Il testo fa esplicito riferimento alle attività vietate in gravidanza, ossia a quelle che mettono a rischio la gravidanza stessa. Ecco una lista esaustiva:
- Attività che prevedono la posizione in piedi per più di metà dell’orario di lavoro
- Attività su scale e impalcature, siano esse mobili o fisse (pericolo di caduta)
- Attività con macchine mosse a pedali, se il ritmo richiede l’ingente consumo di energie fisiche
- Attività con macchine che producono vibrazioni eccessive
- Attività che prevedono l’uso di mezzi di locomozione potenzialmente pericolosi (automobili, vetture a quattro e due ruote)
- Attività che espongono a temperature troppo basse (es. magazzini refrigeranti) o temperatura troppo alte (forni, stiratura etc.)

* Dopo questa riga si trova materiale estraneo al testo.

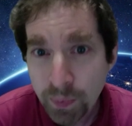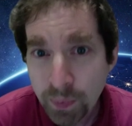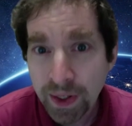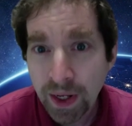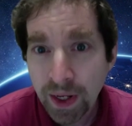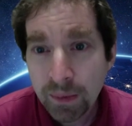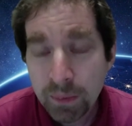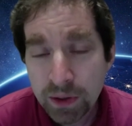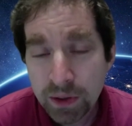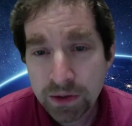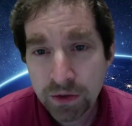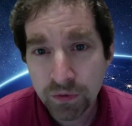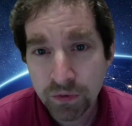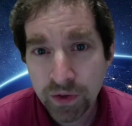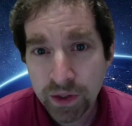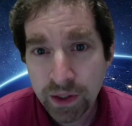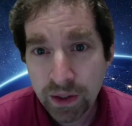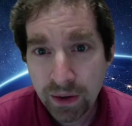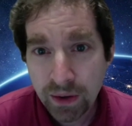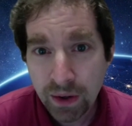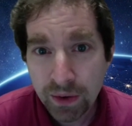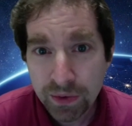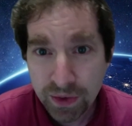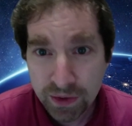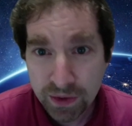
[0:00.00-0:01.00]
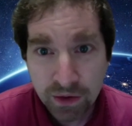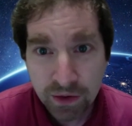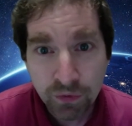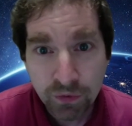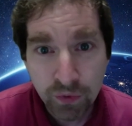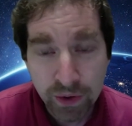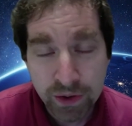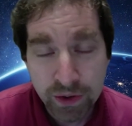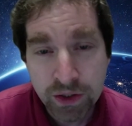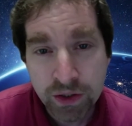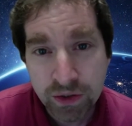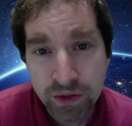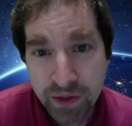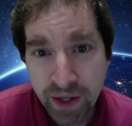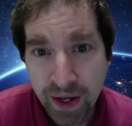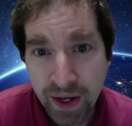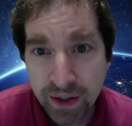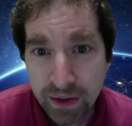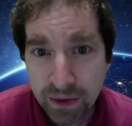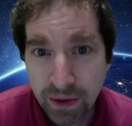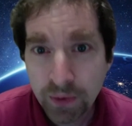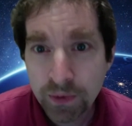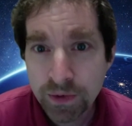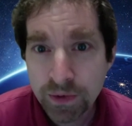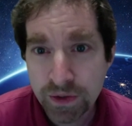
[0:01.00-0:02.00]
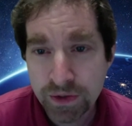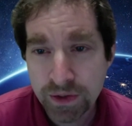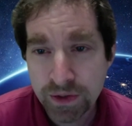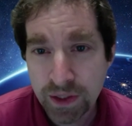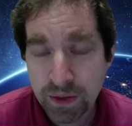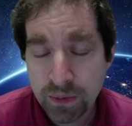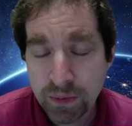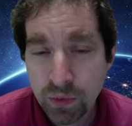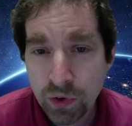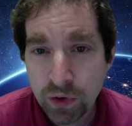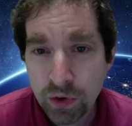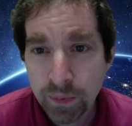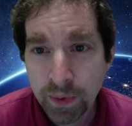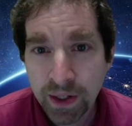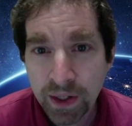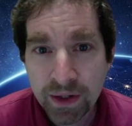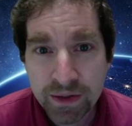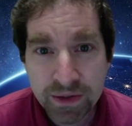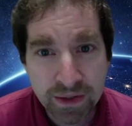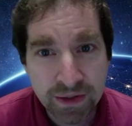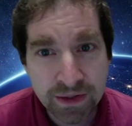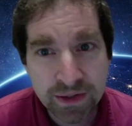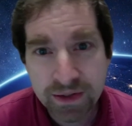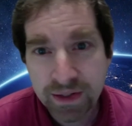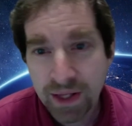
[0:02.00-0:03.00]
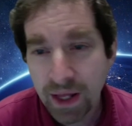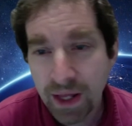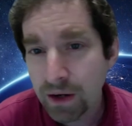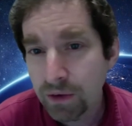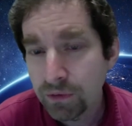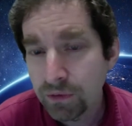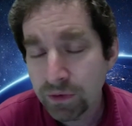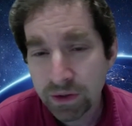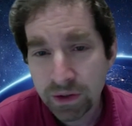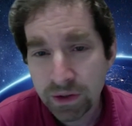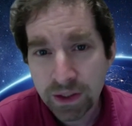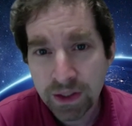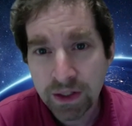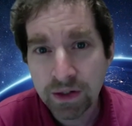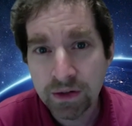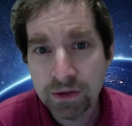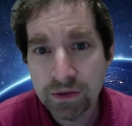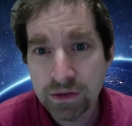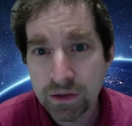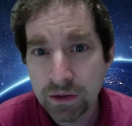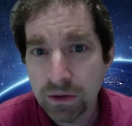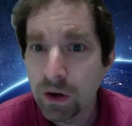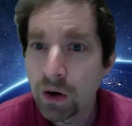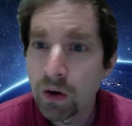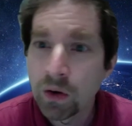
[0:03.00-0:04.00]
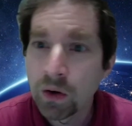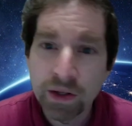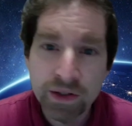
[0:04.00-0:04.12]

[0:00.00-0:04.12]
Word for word: be able to figure out the differential diagnosis anymore because instead of needing to know,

L’estensione del congedo di maternità, sia prima che dopo il parto, è riservata alle lavoratrici che soffrono di problemi di gestazione o vanno incontro a complicanze, anche psicologiche (depressione post-partum), nel primo periodo di maternità.
Infine, va segnalata la possibilità di usufruire di permessi speciali, se la lavoratrice ha in affidamento, perché madre o affidataria, un bambino al di sotto dei tre anni. Nello specifico, la tutela prevede il divieto di prestare attività lavorativa notturna.